The approach would mark a mixed result for the agriculture industry and its backers, who had been pushing the administration to revoke some of the waivers it had recently granted but who could find some relief in other ways. Farmers say the exemptions freeing refiners from their obligation to blend biofuels into gasoline hurt demand for corn-based ethanol.
U.S. President Donald Trump on Thursday had summoned his Agriculture Secretary Sonny Perdue and EPA Administrator Andrew Wheeler to the White House to discuss ways to boost biofuel demand, as his latest decision this month to grant 31 biofuel waivers to oil refiners caused an uproar in farm states key to the Republican President’s re-election bid in 2020.
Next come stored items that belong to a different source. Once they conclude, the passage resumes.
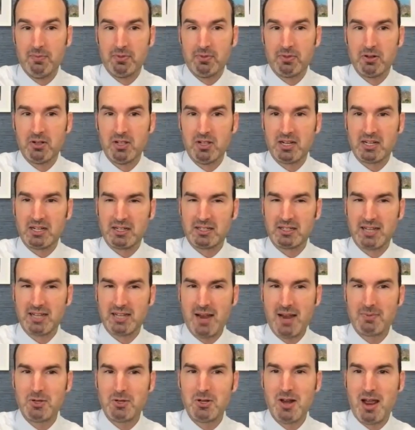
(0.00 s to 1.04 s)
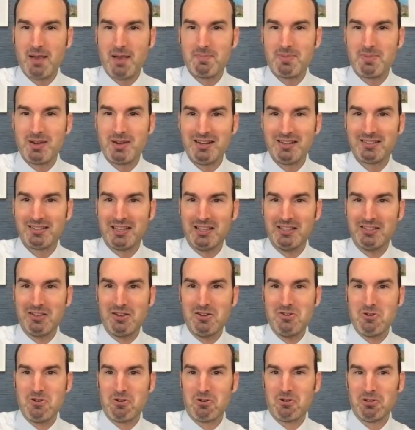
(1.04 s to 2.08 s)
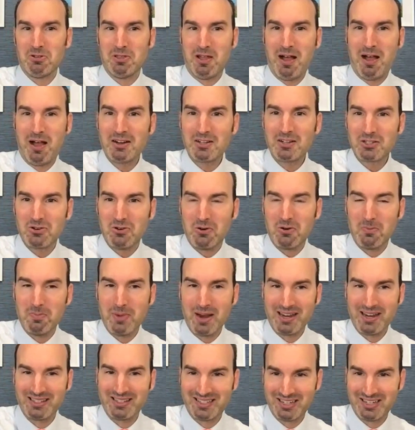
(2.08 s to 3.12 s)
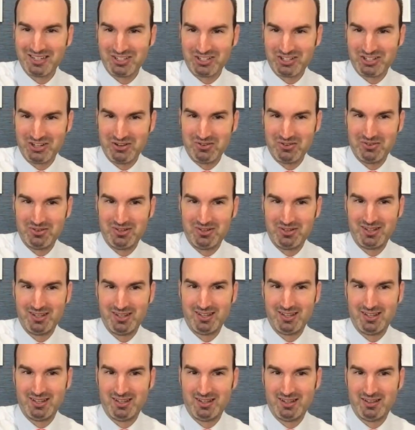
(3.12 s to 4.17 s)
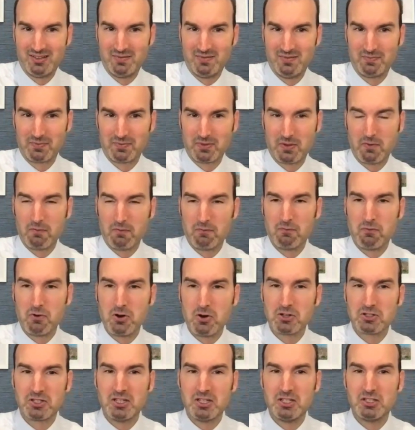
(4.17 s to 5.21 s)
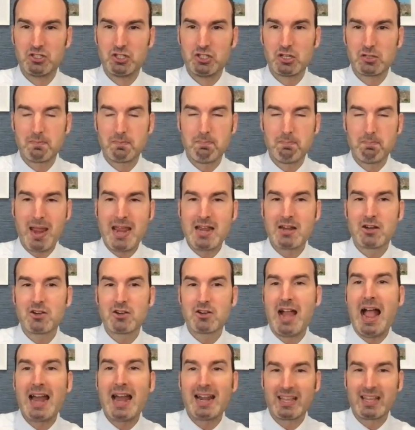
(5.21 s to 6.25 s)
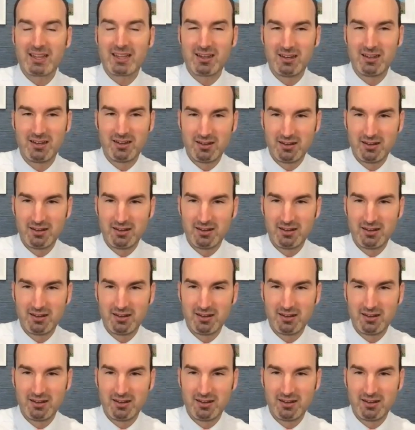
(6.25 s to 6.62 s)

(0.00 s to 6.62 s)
They're like type 2 diabetes is a neurological based issue versus just pancreatic.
Full details on the meeting are yet to emerge, but according to a list of items agreed upon and circulated within the oil and biofuel industry, the administration is no longer expected to rescind any biofuel waivers already granted to oil refiners.
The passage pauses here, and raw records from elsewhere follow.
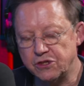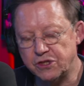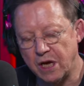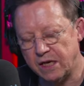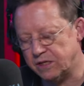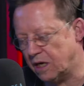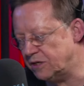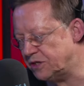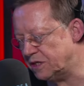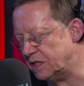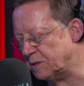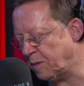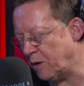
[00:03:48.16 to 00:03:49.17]
So, and
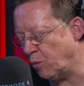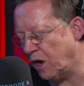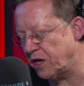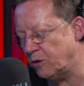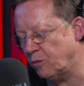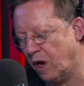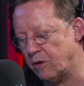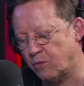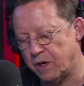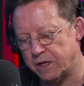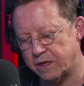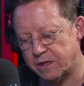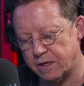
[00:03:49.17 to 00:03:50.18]
just explain why you went
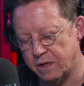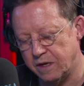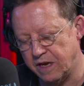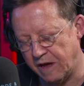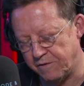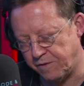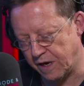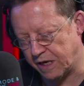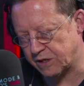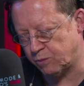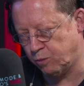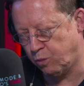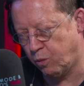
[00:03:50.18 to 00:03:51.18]
with
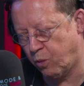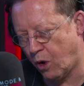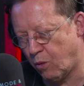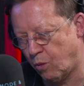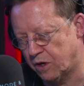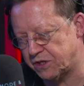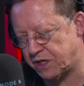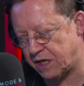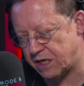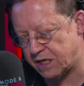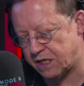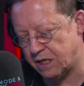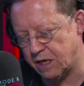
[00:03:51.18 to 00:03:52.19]
Netflix. What was
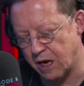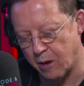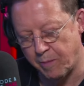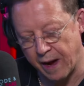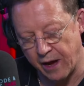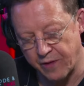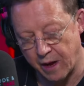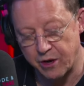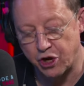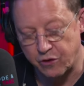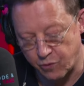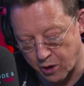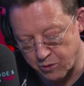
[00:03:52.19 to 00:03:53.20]
it about that? I
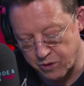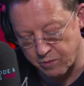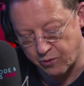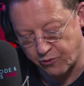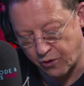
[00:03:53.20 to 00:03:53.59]
know you've worked with them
How to reallocate for exempted volumes is yet to be fully ironed out but the administration is considering lifting the 2020 annual corn-based ethanol mandate by 500 million gallons and the biodiesel mandate by 250 million gallons, the memo showed.
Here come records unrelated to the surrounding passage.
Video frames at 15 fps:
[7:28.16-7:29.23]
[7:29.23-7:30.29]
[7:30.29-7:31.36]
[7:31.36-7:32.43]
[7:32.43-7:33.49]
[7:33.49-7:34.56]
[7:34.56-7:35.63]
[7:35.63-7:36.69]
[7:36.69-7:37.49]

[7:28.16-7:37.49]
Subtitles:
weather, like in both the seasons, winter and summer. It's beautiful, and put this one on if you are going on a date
U.S. regulations require refiners to blend biofuels into their gasoline or buy credits from those that do. Small refiners can seek exemptions if they can prove economic hardship, but Trump’s EPA has granted waivers to refineries owned by the likes of Exxon Mobil Corp, Chevron Corp and billionaire Carl Icahn.
U.S. farmers have already been suffering due to a slump in crop prices and exports shrinking following Trump’s trade war with China. But Trump’s latest decision to exempt 31 oil refineries from biofuel laws infuriated American farmers, triggering a mobilisation of trade and farm groups piling up pressure on the White House earlier this week.
Refiners and some academics dismiss the argument that waivers cause demand destruction and say the financial burden of compliance put thousands of refining jobs at risk.
Renewable fuel credits for 2019 fell during Friday’s session, trading at 15.5 cents each, down from 16.5 cents apiece on Thursday, traders said.